Wednesday, April 24, 2013

Introduction - Basic testing in Python - Using doctest for function tests

You can use doctest to assert that your functions are returning or producing the output you expected.

Here is a very simple function that just returns (as a float type) the multiplication of 2 integers:

def multiply(a,b):
    """ (int,int) -> float

    >>> multiply(2,3)
    6.0
    >>> multiply(3,4)
    12.0
    """
    return float(a*b)

if __name__ == '__main__':
    import doctest
    doctest.testmod()

The important thing to keep from this basic example is that the function returns the multiplication of 2 ints, and converts its result to a float type. The documentation of the function (enclosed by the three ") explains that the function receives 2 ints and returns a float.

Doctest uses the docstring to test the function.

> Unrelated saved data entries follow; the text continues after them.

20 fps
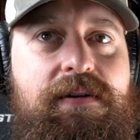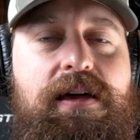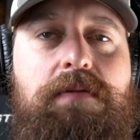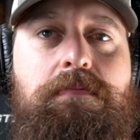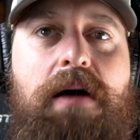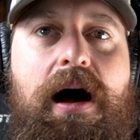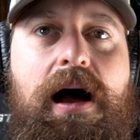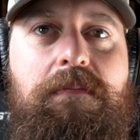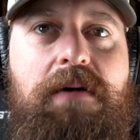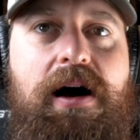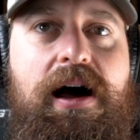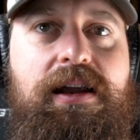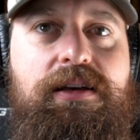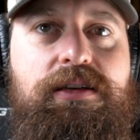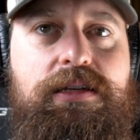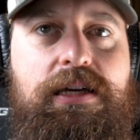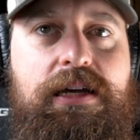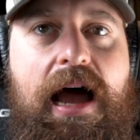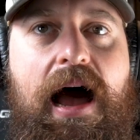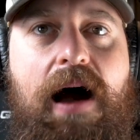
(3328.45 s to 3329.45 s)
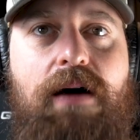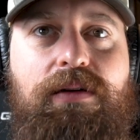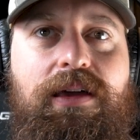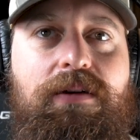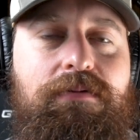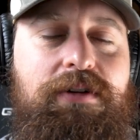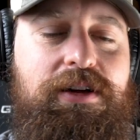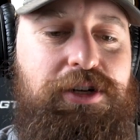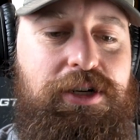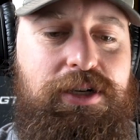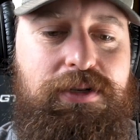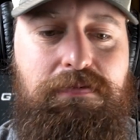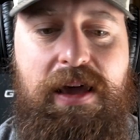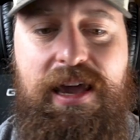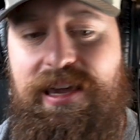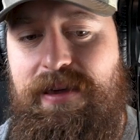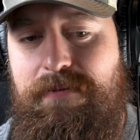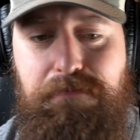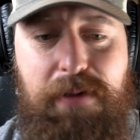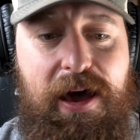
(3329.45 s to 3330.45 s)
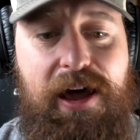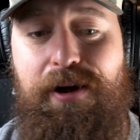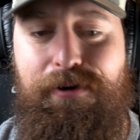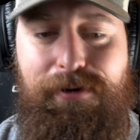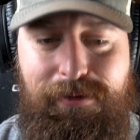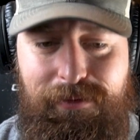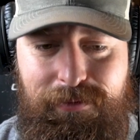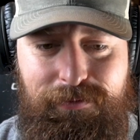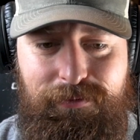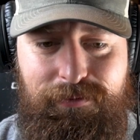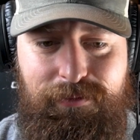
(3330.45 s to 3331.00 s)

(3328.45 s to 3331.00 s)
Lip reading: in my mind, is like, how can we just make it better?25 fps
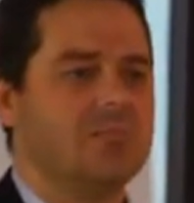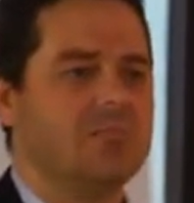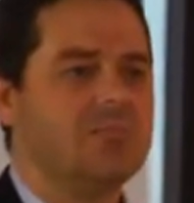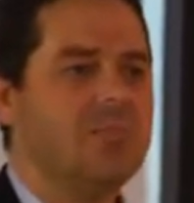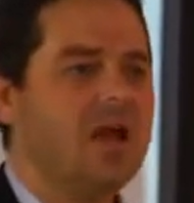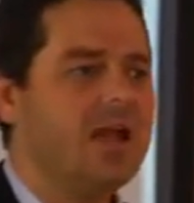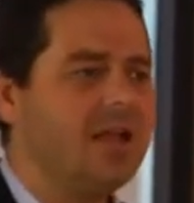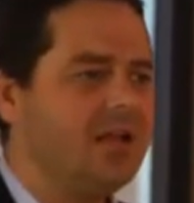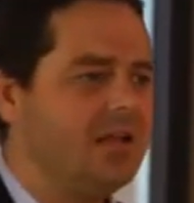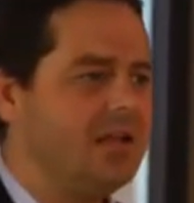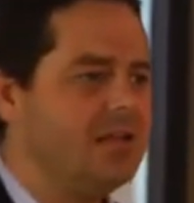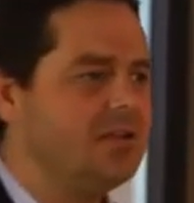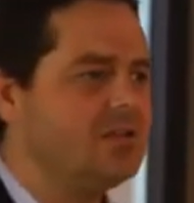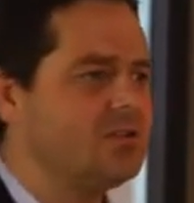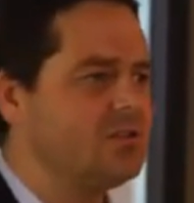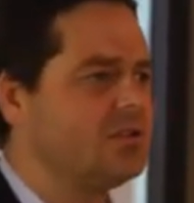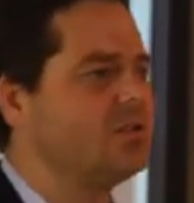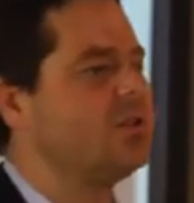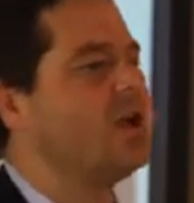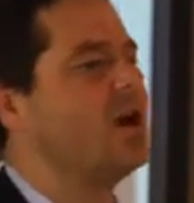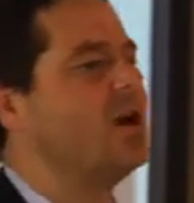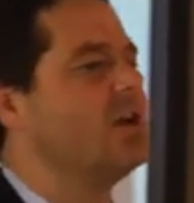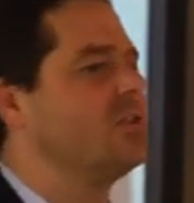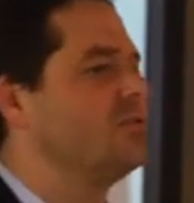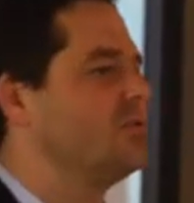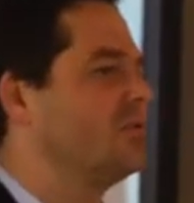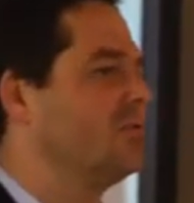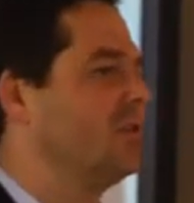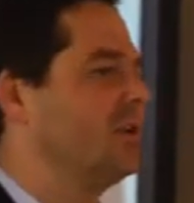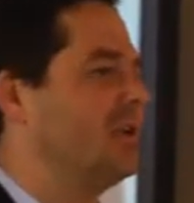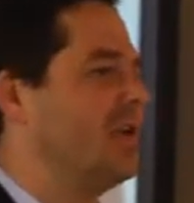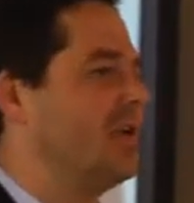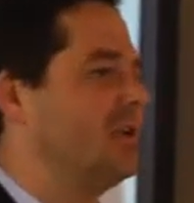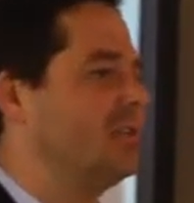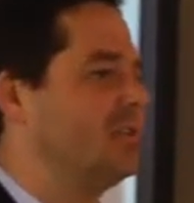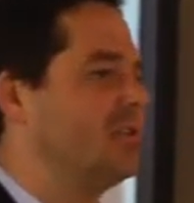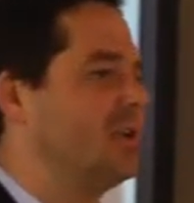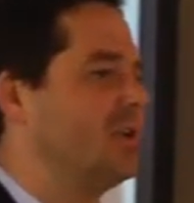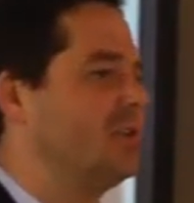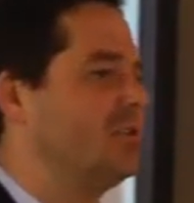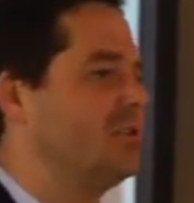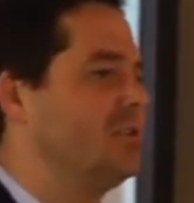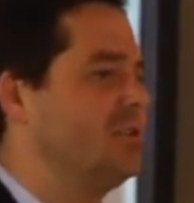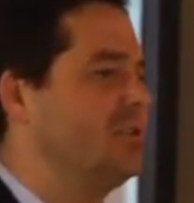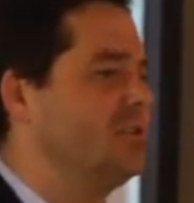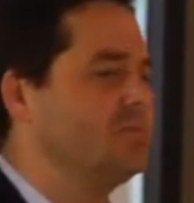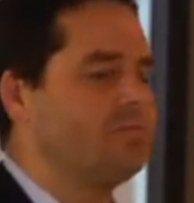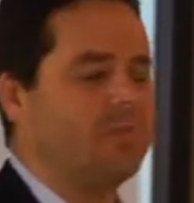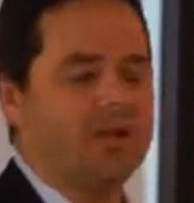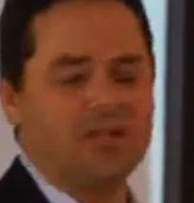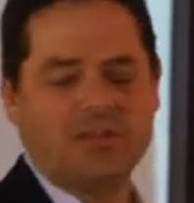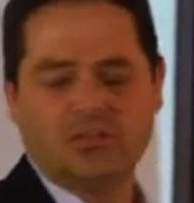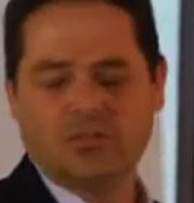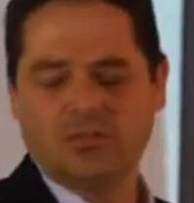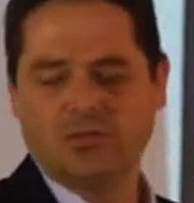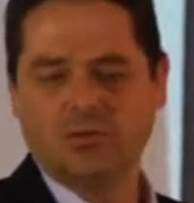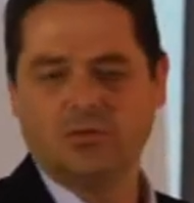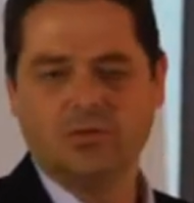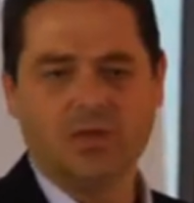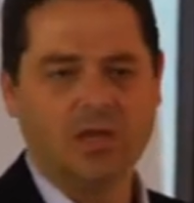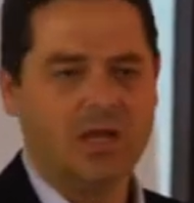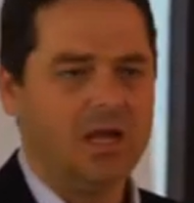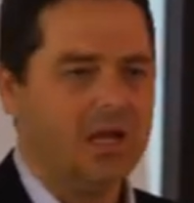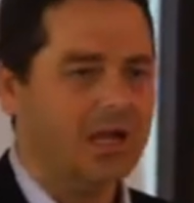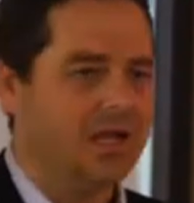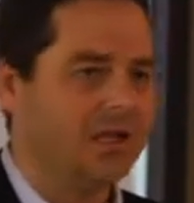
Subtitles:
mainly to large organizations, but toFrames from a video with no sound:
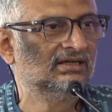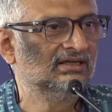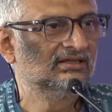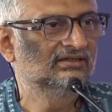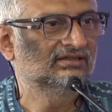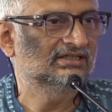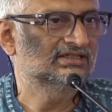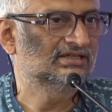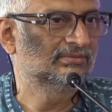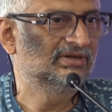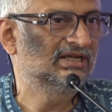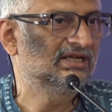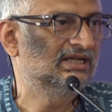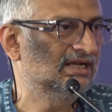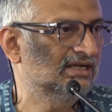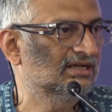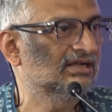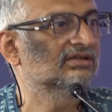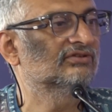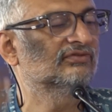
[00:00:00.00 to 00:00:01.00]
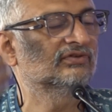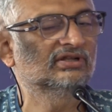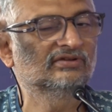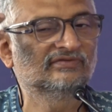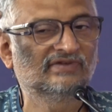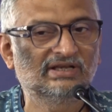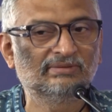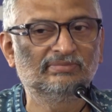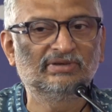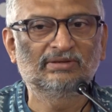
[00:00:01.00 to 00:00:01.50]
such a big data. It was a
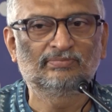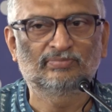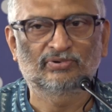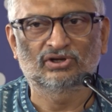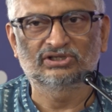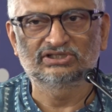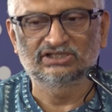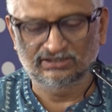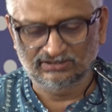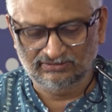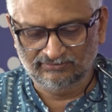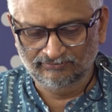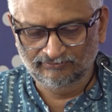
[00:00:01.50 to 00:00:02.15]
very big project.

In this case, the call ">>> multiply(2,3)" runs internally in the Python interpreter, and compares the result with the one we wrote. Then it does the same with the second test. If you pay attention you will see that it is as if we were writing those calls in the console ourselves, but in this case using them from the function documentation (Python calls it docstring).

To put it simply, the body of the "if" function is executed if our module, the one with the "multiply" function, is executed directly, and NOT imported. If it is imported, you will be able to use the "multiply" function, but no tests will be run, nor any code in the body of the if statement.

Finally, all these tests run because we used the "import doctest" and "doctest.testmod()" to run these tests. doctest is the module that has the behavior to execute these test cases.

It is very simple, only to serve as a reference to anyone new to the language. Python is being actively used in the scientific community, so a lot of professionals without actual programming experience are using Python. To them, I will aim some of my introductory posts.